The Muslim Brotherhood's Freedom and Justice Party issued a statement on Monday announcing that it will not participate "in any sit-in or protest that may lead to more confrontations and congestion," the party wrote in a statement it issued to reporters.
"In the meantime, we will be striving along with other parties to abort the sedition that the interior ministry has instigated in the country," the statement said.
Cairo police on Monday fought protesters demanding an end to army rule for a third day on Monday and the death toll rose to at least 33, with many victims shot, in the worst violence since the uprising that toppled President Hosni Mubarak.

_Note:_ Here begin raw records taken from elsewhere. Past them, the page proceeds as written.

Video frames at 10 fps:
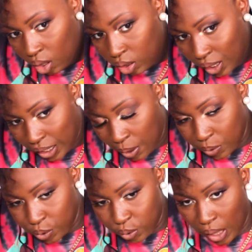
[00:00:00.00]
like I
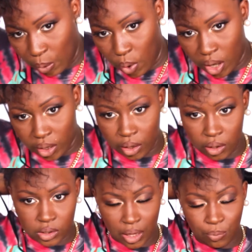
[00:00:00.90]
would do like wand
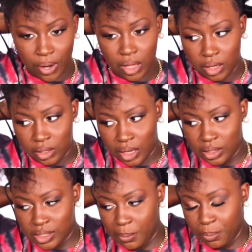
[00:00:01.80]
curls, like regular, like a
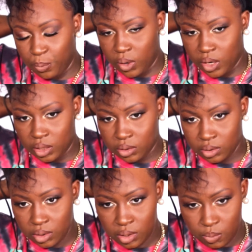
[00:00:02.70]
tapered
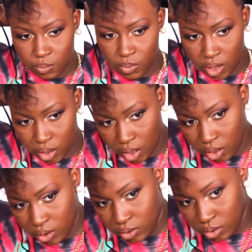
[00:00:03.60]
wand
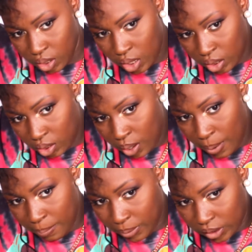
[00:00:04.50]
curls.
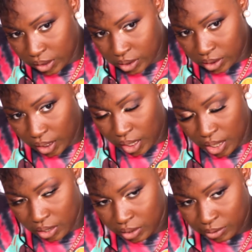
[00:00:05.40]
But this is
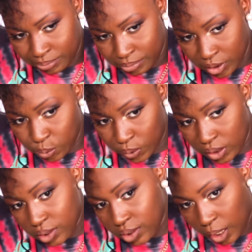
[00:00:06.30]
a this one
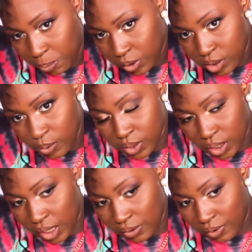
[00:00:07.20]
isn't tapered, so it's
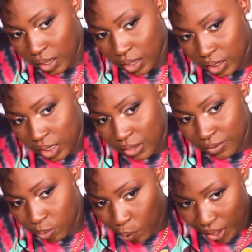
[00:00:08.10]
gonna give like a
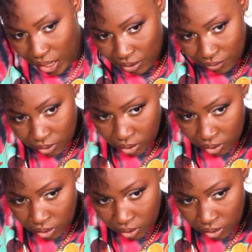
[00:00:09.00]
even wave.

The party demanded that the ones repsonsible for the killing of potesters be brought to justice. In the meantime, it linked the Tahrir clashes to "desperate attempts made for months to halt the process of handing power over to the peoeple through the parliamentary elections."
As night fell, thousands of people packed Tahrir Square, the epicenter of the anti-Mubarak revolt in January and February. The clashes threaten to disrupt Egypt's first free parliamentary election in decades, due to start next Monday.

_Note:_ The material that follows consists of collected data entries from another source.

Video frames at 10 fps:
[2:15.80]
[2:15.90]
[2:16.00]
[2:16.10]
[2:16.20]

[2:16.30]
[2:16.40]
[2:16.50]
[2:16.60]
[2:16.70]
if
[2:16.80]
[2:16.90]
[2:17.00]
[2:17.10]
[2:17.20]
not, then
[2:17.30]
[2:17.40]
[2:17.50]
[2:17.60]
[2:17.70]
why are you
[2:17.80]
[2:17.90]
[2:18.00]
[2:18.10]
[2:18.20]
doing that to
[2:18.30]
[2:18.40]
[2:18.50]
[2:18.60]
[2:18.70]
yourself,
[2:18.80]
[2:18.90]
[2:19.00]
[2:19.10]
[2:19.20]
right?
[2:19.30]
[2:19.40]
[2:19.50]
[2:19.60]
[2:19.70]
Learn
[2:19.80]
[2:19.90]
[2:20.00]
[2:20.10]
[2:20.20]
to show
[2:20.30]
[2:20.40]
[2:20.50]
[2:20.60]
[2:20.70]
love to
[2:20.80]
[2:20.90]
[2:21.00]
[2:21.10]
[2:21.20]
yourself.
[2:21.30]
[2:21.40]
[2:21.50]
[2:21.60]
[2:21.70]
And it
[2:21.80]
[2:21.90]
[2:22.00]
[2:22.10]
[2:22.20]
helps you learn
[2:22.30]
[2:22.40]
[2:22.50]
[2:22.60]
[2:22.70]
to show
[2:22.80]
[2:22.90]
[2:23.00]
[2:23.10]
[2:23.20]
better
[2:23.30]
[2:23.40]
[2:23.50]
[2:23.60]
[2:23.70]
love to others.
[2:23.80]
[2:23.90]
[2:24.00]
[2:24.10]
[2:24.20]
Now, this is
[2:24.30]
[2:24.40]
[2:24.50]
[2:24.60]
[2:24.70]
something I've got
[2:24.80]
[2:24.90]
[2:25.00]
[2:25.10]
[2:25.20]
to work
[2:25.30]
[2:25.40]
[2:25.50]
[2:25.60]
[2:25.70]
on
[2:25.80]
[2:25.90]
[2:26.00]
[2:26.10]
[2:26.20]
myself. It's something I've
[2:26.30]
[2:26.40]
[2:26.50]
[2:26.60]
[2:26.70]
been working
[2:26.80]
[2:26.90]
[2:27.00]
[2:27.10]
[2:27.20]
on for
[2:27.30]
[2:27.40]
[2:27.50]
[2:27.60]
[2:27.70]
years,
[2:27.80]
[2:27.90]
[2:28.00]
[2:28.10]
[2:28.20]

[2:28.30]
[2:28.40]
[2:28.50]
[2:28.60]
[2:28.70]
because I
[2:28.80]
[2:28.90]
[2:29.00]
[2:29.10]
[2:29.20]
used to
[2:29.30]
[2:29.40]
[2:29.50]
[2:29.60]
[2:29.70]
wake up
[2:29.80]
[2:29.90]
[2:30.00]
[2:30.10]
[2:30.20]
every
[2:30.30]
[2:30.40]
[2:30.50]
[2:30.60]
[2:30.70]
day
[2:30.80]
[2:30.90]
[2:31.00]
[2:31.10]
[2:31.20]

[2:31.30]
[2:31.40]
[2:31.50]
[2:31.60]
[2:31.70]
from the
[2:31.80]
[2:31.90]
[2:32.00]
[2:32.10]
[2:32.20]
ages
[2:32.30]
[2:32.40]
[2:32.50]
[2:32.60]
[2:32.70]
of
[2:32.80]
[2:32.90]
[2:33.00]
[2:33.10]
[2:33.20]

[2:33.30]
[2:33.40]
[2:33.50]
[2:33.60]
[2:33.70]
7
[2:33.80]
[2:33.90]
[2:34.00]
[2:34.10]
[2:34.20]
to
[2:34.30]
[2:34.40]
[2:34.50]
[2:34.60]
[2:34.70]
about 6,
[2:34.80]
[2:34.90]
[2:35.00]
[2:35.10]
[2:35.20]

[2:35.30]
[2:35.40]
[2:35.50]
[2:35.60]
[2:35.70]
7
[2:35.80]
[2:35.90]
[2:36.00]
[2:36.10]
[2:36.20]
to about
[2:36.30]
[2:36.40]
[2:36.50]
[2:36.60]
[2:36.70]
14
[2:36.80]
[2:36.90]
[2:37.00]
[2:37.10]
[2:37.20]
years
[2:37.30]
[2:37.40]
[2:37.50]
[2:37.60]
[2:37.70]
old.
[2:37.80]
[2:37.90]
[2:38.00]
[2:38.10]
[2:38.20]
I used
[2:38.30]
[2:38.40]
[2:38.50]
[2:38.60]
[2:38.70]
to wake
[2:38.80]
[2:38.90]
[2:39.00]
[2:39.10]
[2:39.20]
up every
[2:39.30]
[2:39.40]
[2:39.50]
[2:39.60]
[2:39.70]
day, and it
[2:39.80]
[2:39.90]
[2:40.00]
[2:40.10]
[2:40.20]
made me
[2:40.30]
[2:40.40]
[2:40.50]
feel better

"The people want the fall of the marshal," they chanted, referring to Field Marshal Mohamed Hussein Tantawi, Mubarak's defense minister for two decades and head of the army council.

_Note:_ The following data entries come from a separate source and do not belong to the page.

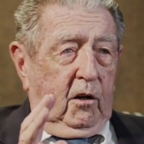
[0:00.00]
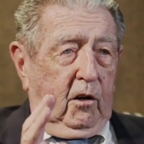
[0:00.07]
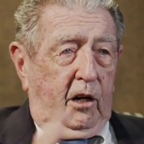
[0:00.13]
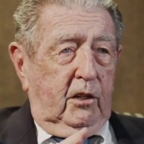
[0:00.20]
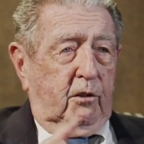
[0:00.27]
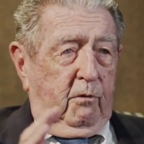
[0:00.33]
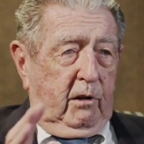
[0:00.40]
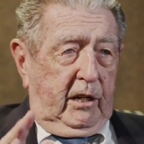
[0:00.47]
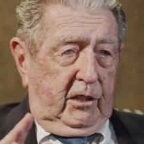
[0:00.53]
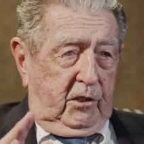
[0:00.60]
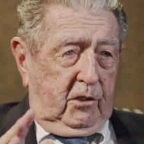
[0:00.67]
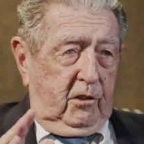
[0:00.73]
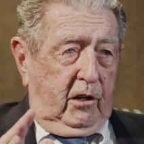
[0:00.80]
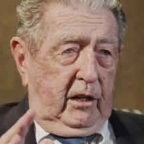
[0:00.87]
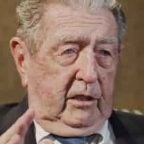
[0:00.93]

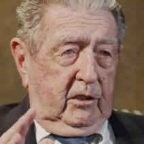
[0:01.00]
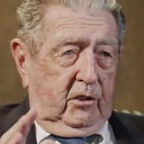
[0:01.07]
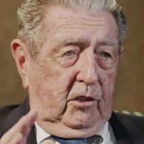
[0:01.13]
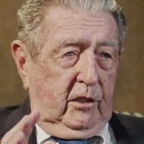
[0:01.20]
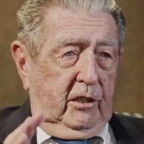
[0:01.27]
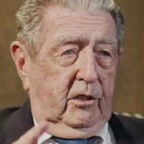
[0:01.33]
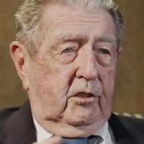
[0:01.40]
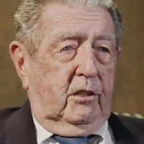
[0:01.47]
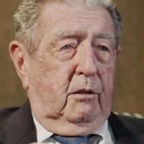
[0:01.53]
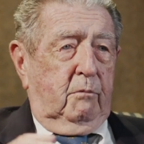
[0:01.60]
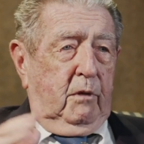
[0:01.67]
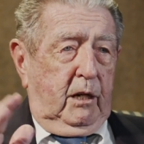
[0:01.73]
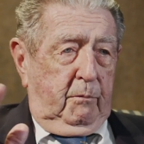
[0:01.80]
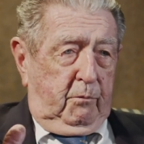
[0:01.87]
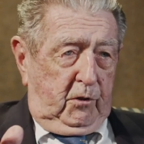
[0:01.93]
authorized stockage list
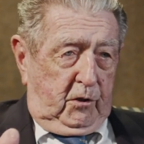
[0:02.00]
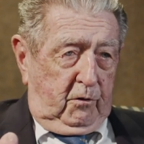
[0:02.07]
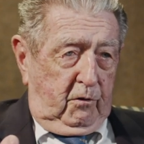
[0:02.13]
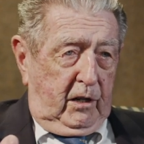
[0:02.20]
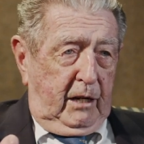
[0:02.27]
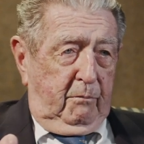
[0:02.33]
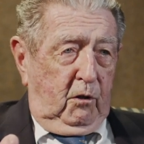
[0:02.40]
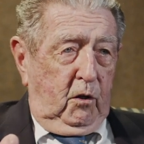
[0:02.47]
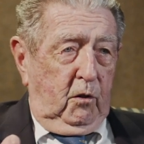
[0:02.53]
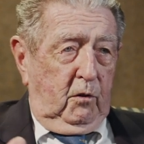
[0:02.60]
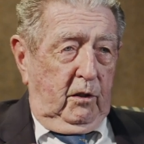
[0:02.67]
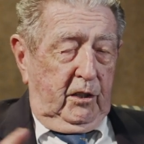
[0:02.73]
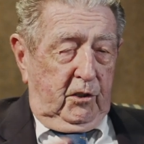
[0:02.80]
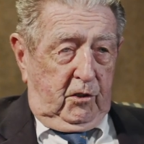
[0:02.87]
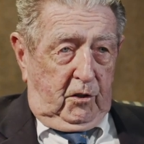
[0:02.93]
and my prescribed
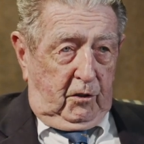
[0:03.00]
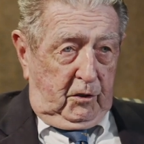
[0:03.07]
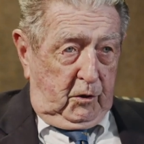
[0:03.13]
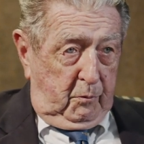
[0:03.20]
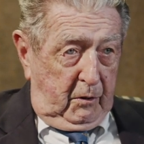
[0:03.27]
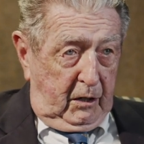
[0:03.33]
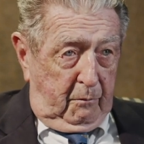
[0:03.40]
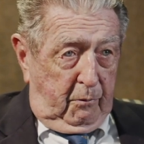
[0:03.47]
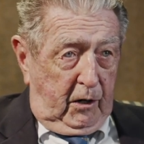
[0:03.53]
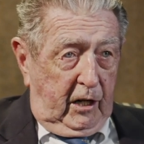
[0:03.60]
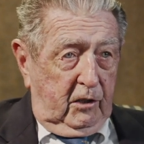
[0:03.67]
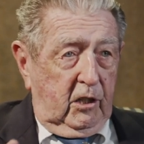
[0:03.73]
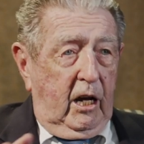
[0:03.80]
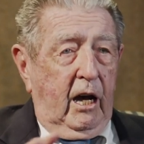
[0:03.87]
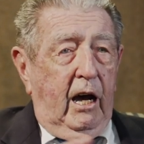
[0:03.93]
load list on spare
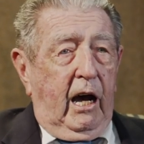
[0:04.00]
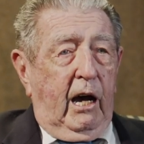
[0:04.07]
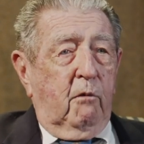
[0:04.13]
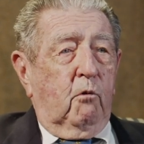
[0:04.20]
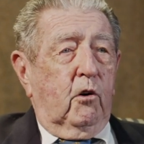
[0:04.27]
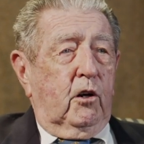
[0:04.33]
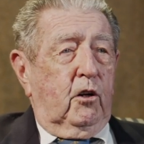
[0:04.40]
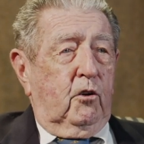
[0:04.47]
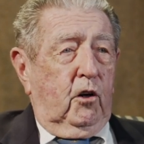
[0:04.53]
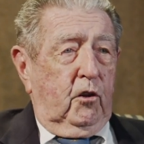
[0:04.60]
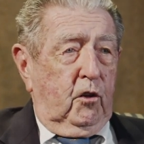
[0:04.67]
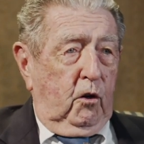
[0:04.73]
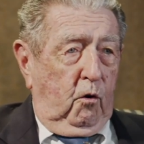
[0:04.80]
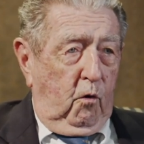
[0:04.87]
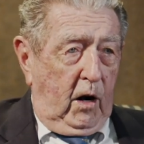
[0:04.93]
parts. I want it
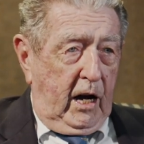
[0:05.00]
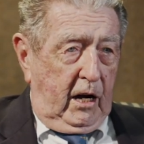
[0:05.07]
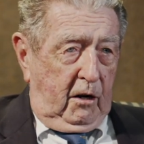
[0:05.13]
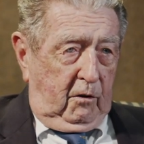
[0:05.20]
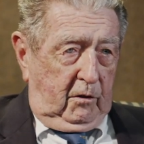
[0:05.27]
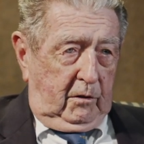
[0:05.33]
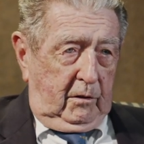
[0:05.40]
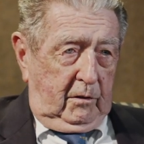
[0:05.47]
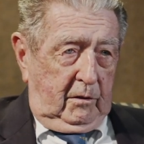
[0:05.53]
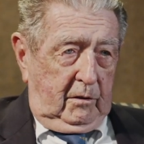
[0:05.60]
on the ground.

Clashes flared in side-streets near Tahrir. Witnesses said looters, not necessarily connected to the protests, had attacked the American University in Cairo and other buildings.
Protesters have brandished bullet casings in the square, where police moved in with batons and tear gas on Saturday against a protest then dominated by Islamists but since driven by young people with secular aims. Police deny using live fire.
Medical sources at Cairo's main morgue said 33 corpses had been received since Saturday, most with bullet wounds. One source at the morgue said the toll had risen to 46. At least 1,250 people have been wounded, a Health Ministry source said.